Set down the data again word for word. Skip any pictures.

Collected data
=== Section Start ===

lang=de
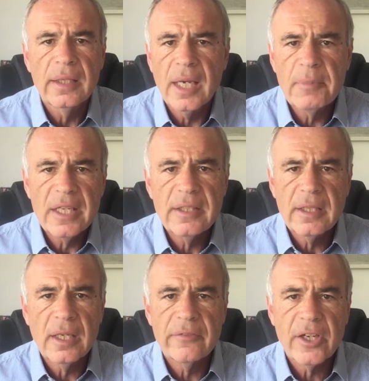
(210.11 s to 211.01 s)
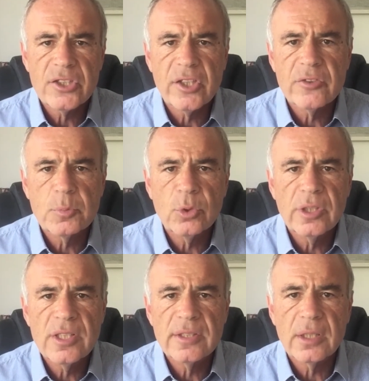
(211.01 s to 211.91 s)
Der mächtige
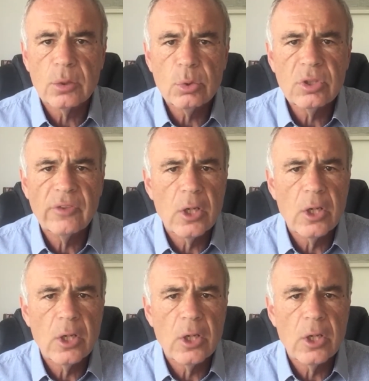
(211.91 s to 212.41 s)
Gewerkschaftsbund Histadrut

=== Section End ===

§ **YOUR RESPONSE**:
lang=de
(210.11 s to 211.01 s)
(211.01 s to 211.91 s)
Der mächtige
(211.91 s to 212.41 s)
Gewerkschaftsbund Histadrut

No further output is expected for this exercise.